Brighton • Robert Britton peeled around the final corner of the Tour of Utah’s 5.5-mile uphill time trial on Wednesday and sucked in as much oxygen as he could for the final push to the ski resort at the top of Big Cottonwood Canyon.

The Canadian, from Regina, Saskatchewan, streaked to the finish line in a time 18:29 to win Stage 3 and claim the yellow jersey — which he took from Rally Cycling teammate Sepp Kuss, who finished Stage 3 in a time of 19:33 — good for 17th place.

The individual time trial stage is typically regarded as a harbinger of what’s to come in the seven-day Tour of Utah. By winning both the race and the yellow jersey, Britton is confident about where he and his team stand heading into the last four stages. Simply, they like their chances.

“Absolutely,” said Britton. “This has been my objective pretty much since [the Tour of] California, one of the main objectives for the year… usually when I really focus on something I am able to see it through. With today’s ride I think we are right where we want to be.”

Tour of Utah results

Wednesday’s Stage 3

1. Robert Britton, Canada, 18:29

2. Serghei Tvetcov, Romania, 18:42

3. Gavin Mannion, USA, 18:55

4. Joseph Rosskopf, USA, 18:55

5. Giulio Ciccone, Italy, 18:59

Overall

1. Robert Britton, USA, 8:53:32

2. Gavin Mannion, USA, 8:53:58

3. Serghei Tvetcov, Romania, 8:54:00

4. Kyle Murphy, USA, 8:54:06

5. Neilson Powless, USA, 8:54:10

Thursday’s Stage 4

South Jordan-West Desert, 125 miles, 4,000 feet elevation gain.

United Healthcare’s Gavin Mannion sits in second place in overall standings, trailing Britton by 13 seconds. Next is Romanian Serghei Tvetcov, riding for Jelly Belly.

Tvetcov finished Stage 3 in second place while Mannion finished in third.

Climbing the steady incline of Big Cottonwood Canyon — which added one more challenge to an already difficult stage — all three cyclists knew that the key was pace.

Britton chose a quick pace, but still trailed Tvetcov by a second at the halfway point. Although Britton can’t pinpoint the moment he made up the time, he knew the last 1.2 miles were crucial.

“I knew I was second fastest but I didn’t know how close I was,” he said. “That last [half mile], I had to dig really deep because once you get over that last crest you don’t have a lot of space to gain time but you have potential to lose time.
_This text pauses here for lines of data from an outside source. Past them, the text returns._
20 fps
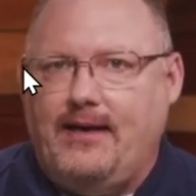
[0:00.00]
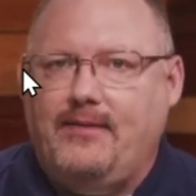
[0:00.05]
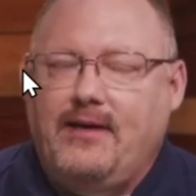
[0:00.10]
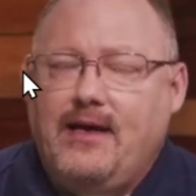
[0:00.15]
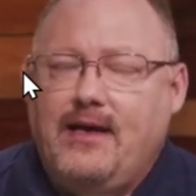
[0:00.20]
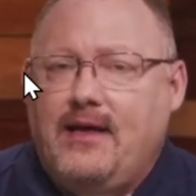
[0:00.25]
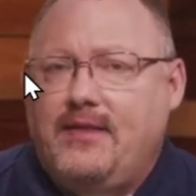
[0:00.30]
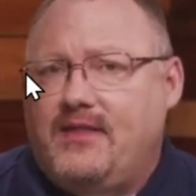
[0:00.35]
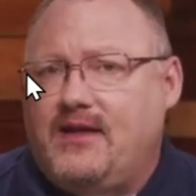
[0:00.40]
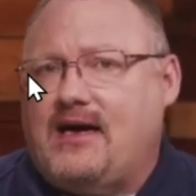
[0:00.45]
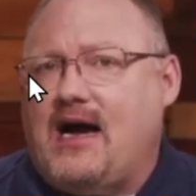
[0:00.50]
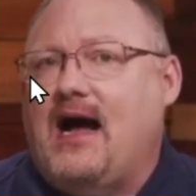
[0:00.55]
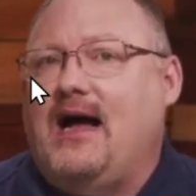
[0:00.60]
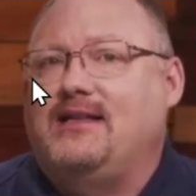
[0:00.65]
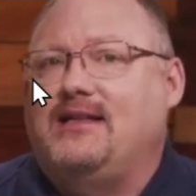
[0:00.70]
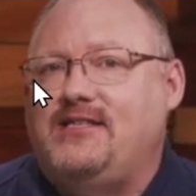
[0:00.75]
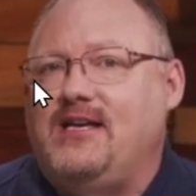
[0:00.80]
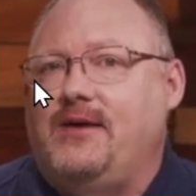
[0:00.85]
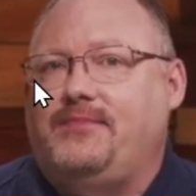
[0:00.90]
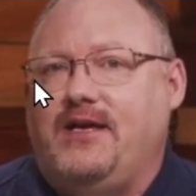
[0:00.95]
And the
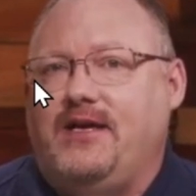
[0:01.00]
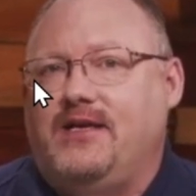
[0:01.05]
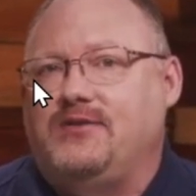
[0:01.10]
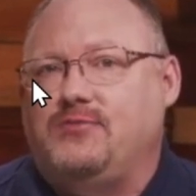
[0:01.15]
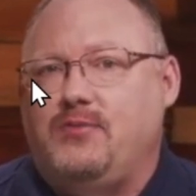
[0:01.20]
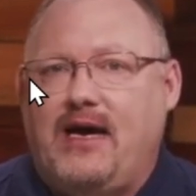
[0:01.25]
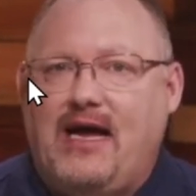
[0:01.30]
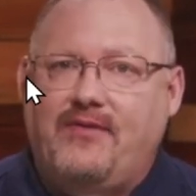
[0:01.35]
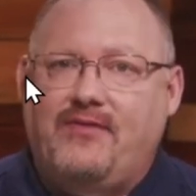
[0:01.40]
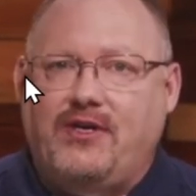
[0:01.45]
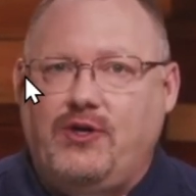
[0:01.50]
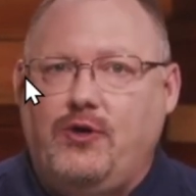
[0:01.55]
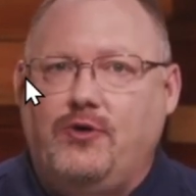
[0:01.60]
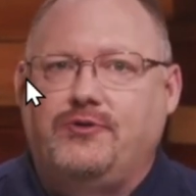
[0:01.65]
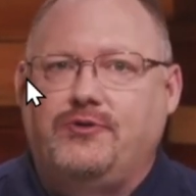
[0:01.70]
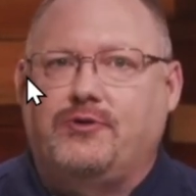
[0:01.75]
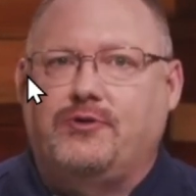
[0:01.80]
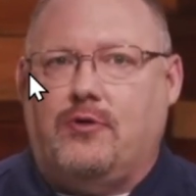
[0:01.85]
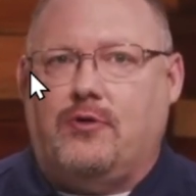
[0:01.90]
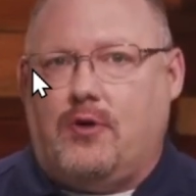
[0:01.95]
concept is we have a
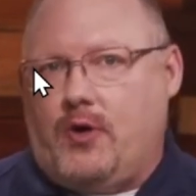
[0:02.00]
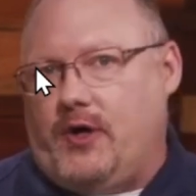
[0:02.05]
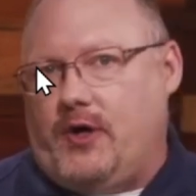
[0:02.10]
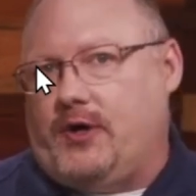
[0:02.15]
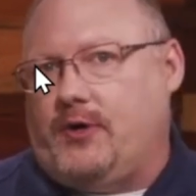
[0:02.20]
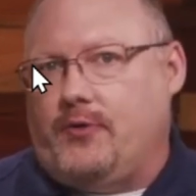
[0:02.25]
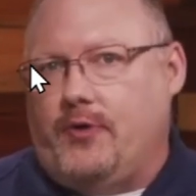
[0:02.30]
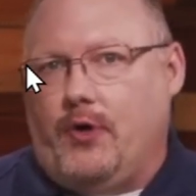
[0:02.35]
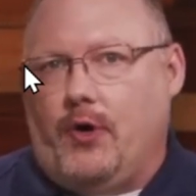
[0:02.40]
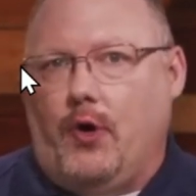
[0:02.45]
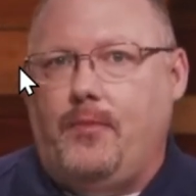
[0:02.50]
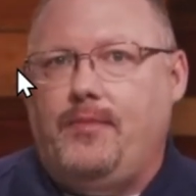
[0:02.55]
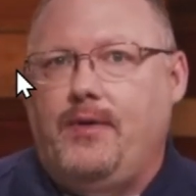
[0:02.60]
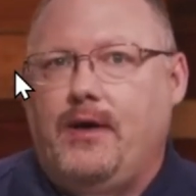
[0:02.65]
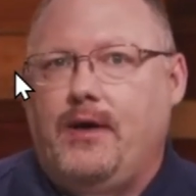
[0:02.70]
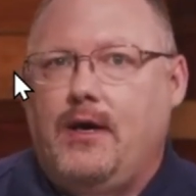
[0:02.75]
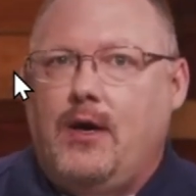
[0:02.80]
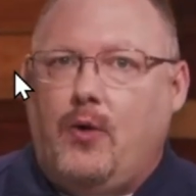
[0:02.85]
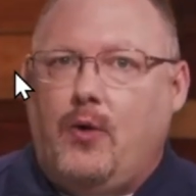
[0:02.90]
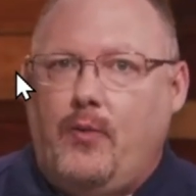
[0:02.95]
user or a
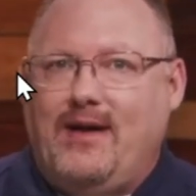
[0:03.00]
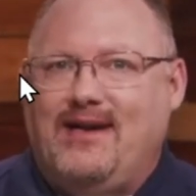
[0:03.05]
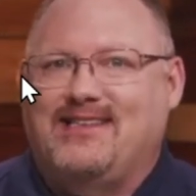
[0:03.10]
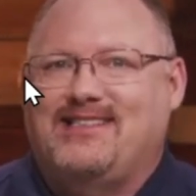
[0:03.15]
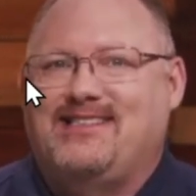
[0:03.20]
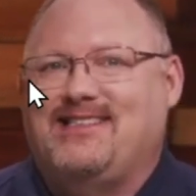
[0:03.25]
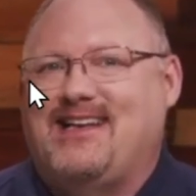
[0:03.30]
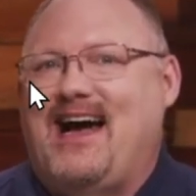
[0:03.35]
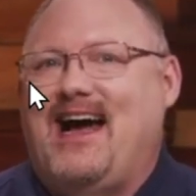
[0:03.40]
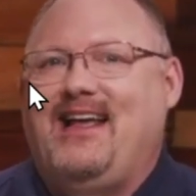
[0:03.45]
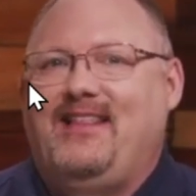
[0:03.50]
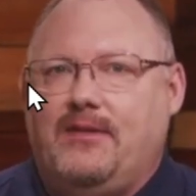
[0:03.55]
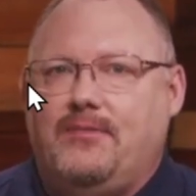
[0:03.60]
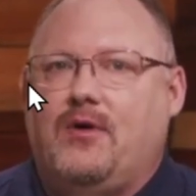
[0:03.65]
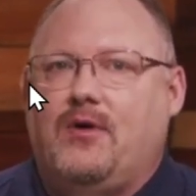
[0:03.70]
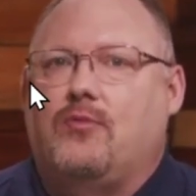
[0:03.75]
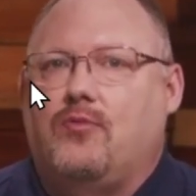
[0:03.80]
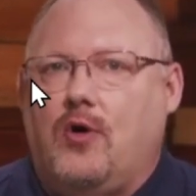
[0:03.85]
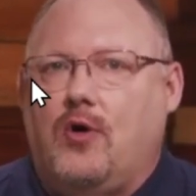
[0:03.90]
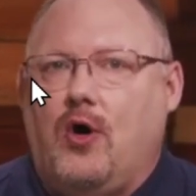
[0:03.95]
group, we assign
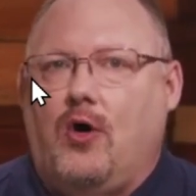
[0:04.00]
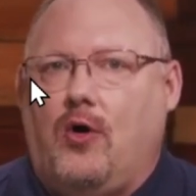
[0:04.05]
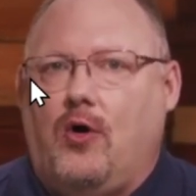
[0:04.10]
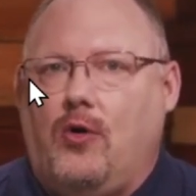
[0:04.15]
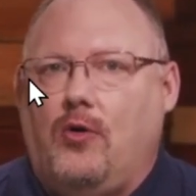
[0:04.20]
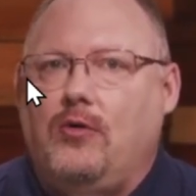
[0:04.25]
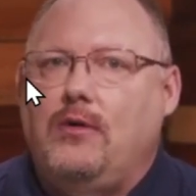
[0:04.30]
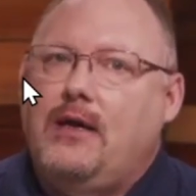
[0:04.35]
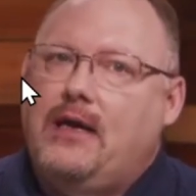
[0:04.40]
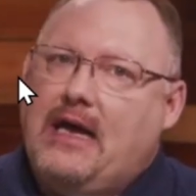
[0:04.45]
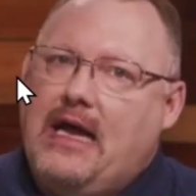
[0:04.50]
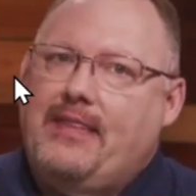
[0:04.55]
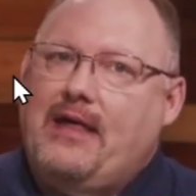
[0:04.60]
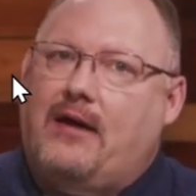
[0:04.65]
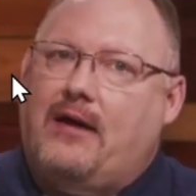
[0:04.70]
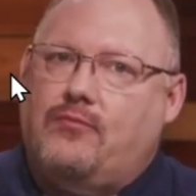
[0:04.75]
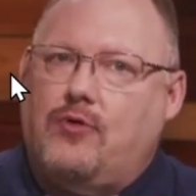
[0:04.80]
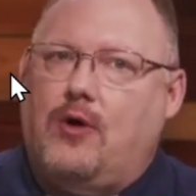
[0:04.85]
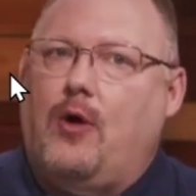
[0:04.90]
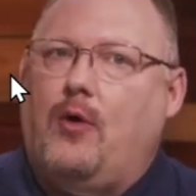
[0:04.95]
them a role, and
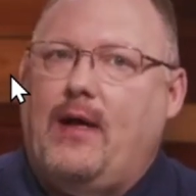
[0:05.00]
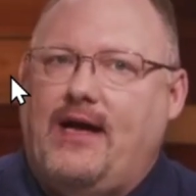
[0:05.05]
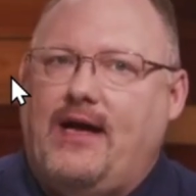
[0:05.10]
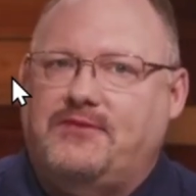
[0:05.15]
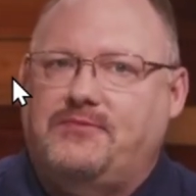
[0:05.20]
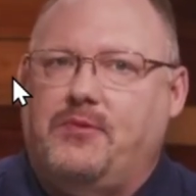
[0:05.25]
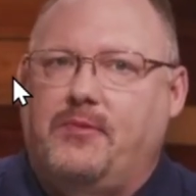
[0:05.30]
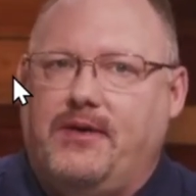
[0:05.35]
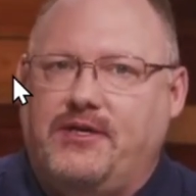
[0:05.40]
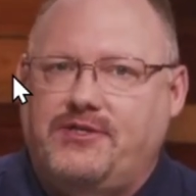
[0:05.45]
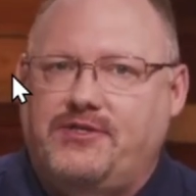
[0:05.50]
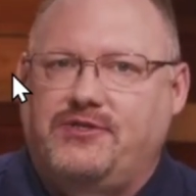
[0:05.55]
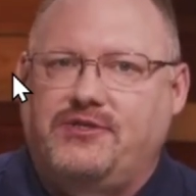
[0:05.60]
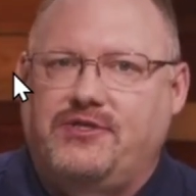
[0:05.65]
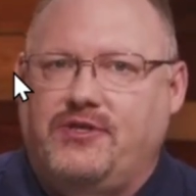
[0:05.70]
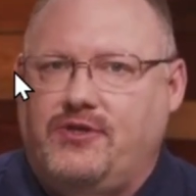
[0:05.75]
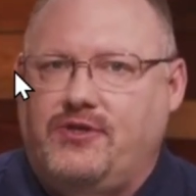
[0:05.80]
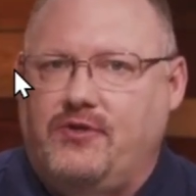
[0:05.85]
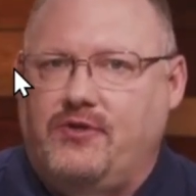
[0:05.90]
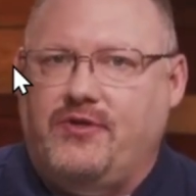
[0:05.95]
that role has
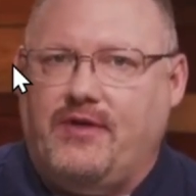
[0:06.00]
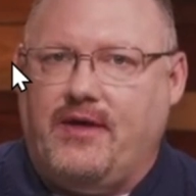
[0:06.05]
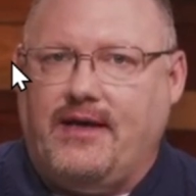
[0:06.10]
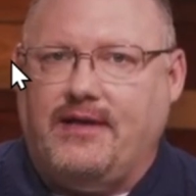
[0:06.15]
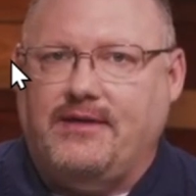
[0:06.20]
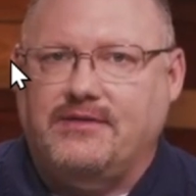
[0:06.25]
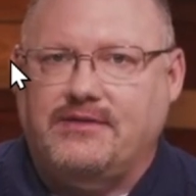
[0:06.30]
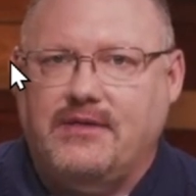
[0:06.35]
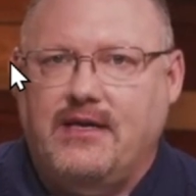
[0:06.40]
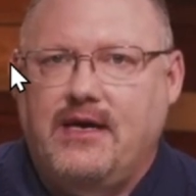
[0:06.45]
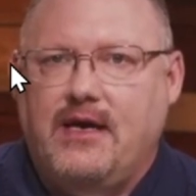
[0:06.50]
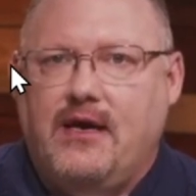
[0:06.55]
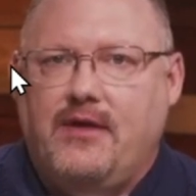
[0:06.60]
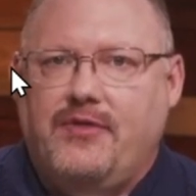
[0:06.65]
permissions to do things.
That last [1.2] miles I just held on and had to dig as deep as I could and I really started to watch the power meter.”

The cyclists were not permitted to use special time trial bikes that feature higher gearing and more aerodynamic wheels, tubing frames and weight, but because of the nature of this course, they did not mind.

“Having it be rode bikes only made it a lot easier,” said Britton. “I came in and peered at the course and the set up I had today is what I would have used regardless of if we were allowed clip-ons or time trial bikes. You’re going uphill the entire time…you’re only going fast for two minutes.”

Thursday’s Stage 4 in South Jordan will be nothing but speed, with two sprints in the 124 mile ride and no climbs. The start time is set for 8:55 a.m.